Moroccan rescuers supported by newly-arrived foreign teams on Monday faced an intensifying race against time to dig out any survivors from the rubble of mountain villages, on the third day after the country’s strongest-ever earthquake.
The 6.8-magnitude quake struck the Atlas mountains late on Friday southwest of the tourist centre of Marrakesh. It killed almost 2,500 people and injured a similar number, according to the latest official toll.
In the disaster-stricken community of Talat Nyacoub, 12 ambulances and several dozen 4X4s from the Army and police were deployed while around 100 Moroccan rescuers were searching for signs of life amid the collapsed buildings.
Nearby, AFP saw a Spanish team of 30 firefighters, a doctor, nurse and two technicians coordinating with Moroccan authorities before starting to dig, as a helicopter flew overhead.
“The big difficulty is in zones remote and difficult to access, like here, but the injured are choppered out,” Annika Coll, who heads the Spanish team, told AFP.
About 70 km north, another Spanish team from the Military Emergencies Unit (UME) had set up camp since Sunday night on the edge of Amizmiz village.
Albert Vasquez, the unit’s communications officer, said his team was awaiting a meeting with Moroccan civil defence to determine exactly where they were needed.

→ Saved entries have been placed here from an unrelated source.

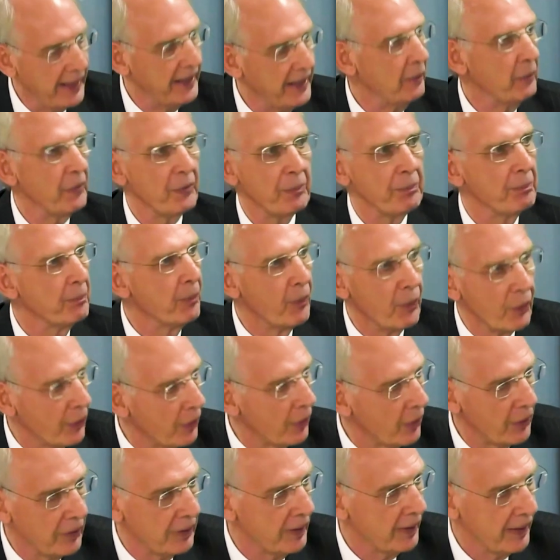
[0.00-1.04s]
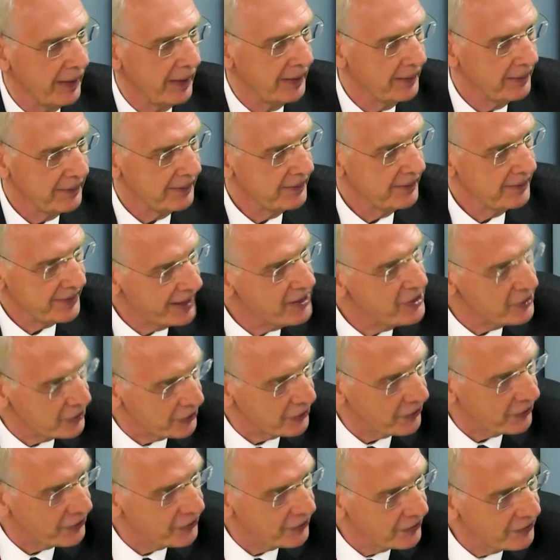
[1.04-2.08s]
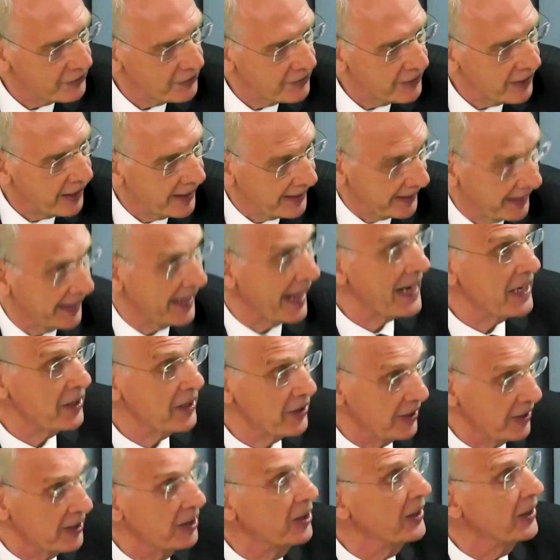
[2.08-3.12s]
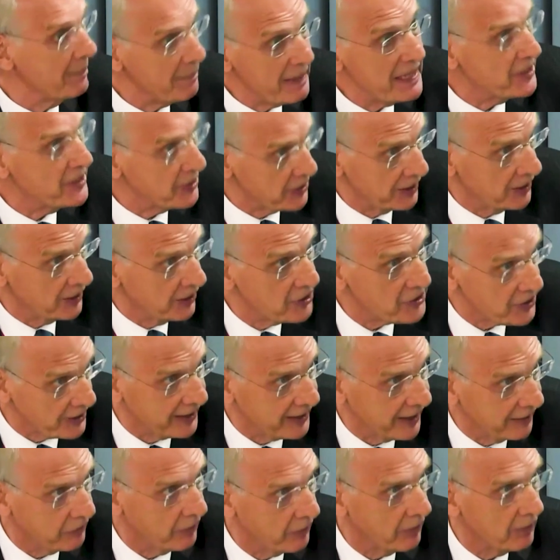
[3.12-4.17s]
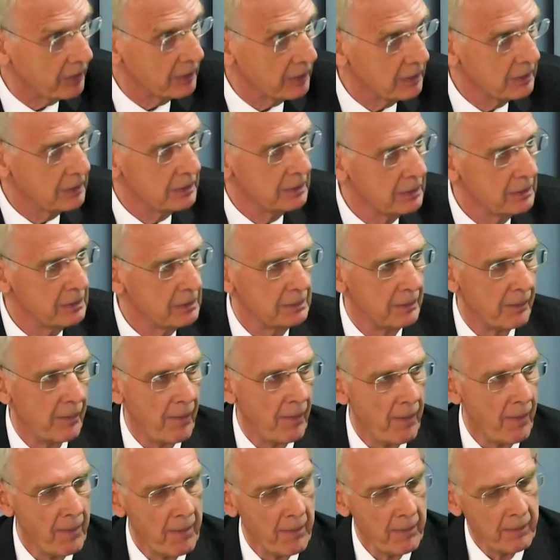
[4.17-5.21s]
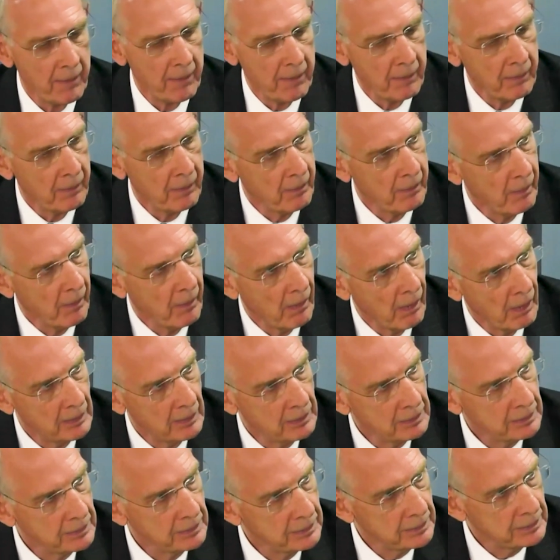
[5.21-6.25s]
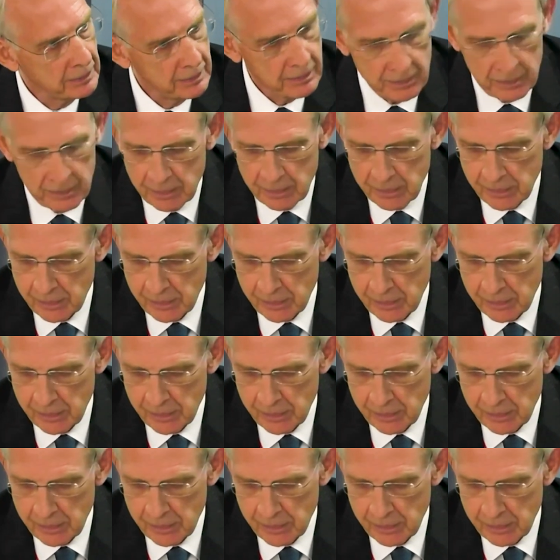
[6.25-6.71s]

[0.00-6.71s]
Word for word: And it was more dangerous at an, an immediate allergic level. can we just unpick some of the, the,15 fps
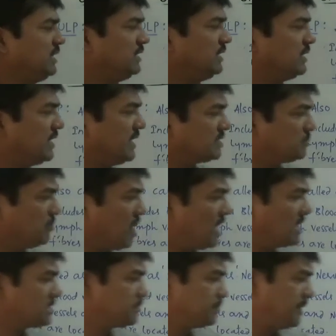Here a
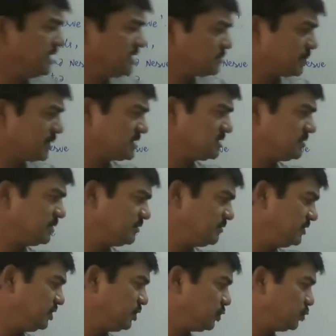small space present
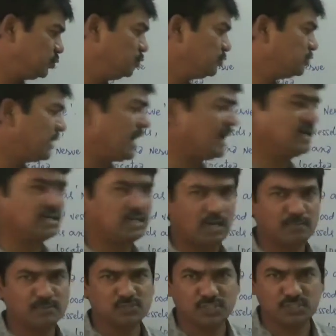between the tooth and
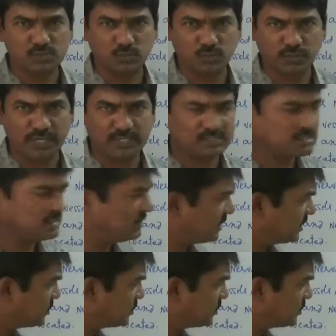gums is known as, that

Time was short, and Mr. Vasquez warned that “it’s very difficult to find people alive after three days”.
A UME unit assisted after a February earthquake struck Turkey, killing tens of thousands there and in Syria. The team still found people after seven days despite the challenge, Mr. Vasquez added.
“Hope is still there,” he said.
The rescuers are assisted by four dogs and microcameras that can be fed into the rubble in an effort to detect signs of life.
For Lahcen and Habiba Barouj, the help came to late.
“We didn’t see any rescuers. We had to get our father out from the rubble ourselves,” said Habiba Barouj, her face drawn. “Our house has been swallowed up.”
An ambulance took their father, 81, to hospital with a broken leg.
The previous evening, they buried their mother who was killed in the quake.
Rabat on Sunday announced it had accepted offers to send search and rescue teams from Britain, Qatar and the UAE, as well as Spain.
“The U.K. is deploying a team of search and rescue specialists, including 60 people, four search dogs and rescue equipment, as well as a medical assessment team,” the United Kingdom’s Foreign, Commonwealth & Development Office said in a statement late on Sunday.
The earthquake wiped out entire villages in the foothills of the Atlas mountains, where civilian rescuers and members of Morocco’s armed forces have searched for survivors and the bodies of the dead.
Many houses in remote mountain villages were built from mud bricks.
While the foreign teams begin to arrive, Moroccan authorities have erected emergency shelters. Bright yellow tents were visible along the road into Tikht, a village which has effectively ceased to exist.
Members of the government’s civil protection service carried camp beds from a military-type truck toward the tents. Non-profit groups were also in the area to assess needs.
Previously home to at least 100 families, Tikht has been reduced to a tangle of timber, chunks of masonry as well as broken plates, shoes and the occasional intricately patterned rug.
“Life is finished here,” said Mohssin Aksum, 33, who had family in the settlement, where residents and their livestock were killed. “The village is dead.”
Citizens reported to hospitals in Marrakesh and elsewhere to donate blood for the injured. Among the donors were members of Morocco’s national football team.
Other volunteers organised food and essential goods to help quake victims, after complaints that authorities were slow to respond.
“Everyone must mobilise,” said one volunteer, Mohamed Belkaid, 65. “And that includes the authorities, but they seem to be absent.”
The education ministry announced that school classes were “suspended” in the worst-hit villages of Al-Haouz province, the quake epicentre.
Some parts of Marrakesh’s historic medina and its network of alleyways saw significant damage, with mounds of rubble and crumpled buildings in the World Heritage site.
Dozens of people continued to sleep outdoors overnight in the modern quarter of Marrakesh. Some stretched out on the median strip of Mohamed VI Avenue. Others lay at the foot of their parked cars.
The UN Human Rights Council in Geneva began its session on Monday with a minute’s silence for the quake victims.
“We are part of a global collectivity: humanity,” said Gambia’s ambassador Muhammadu Kah, who proposed the tribute.
The quake was the deadliest in Morocco since a 1960 earthquake destroyed Agadir, killing 12,000-15,000 people.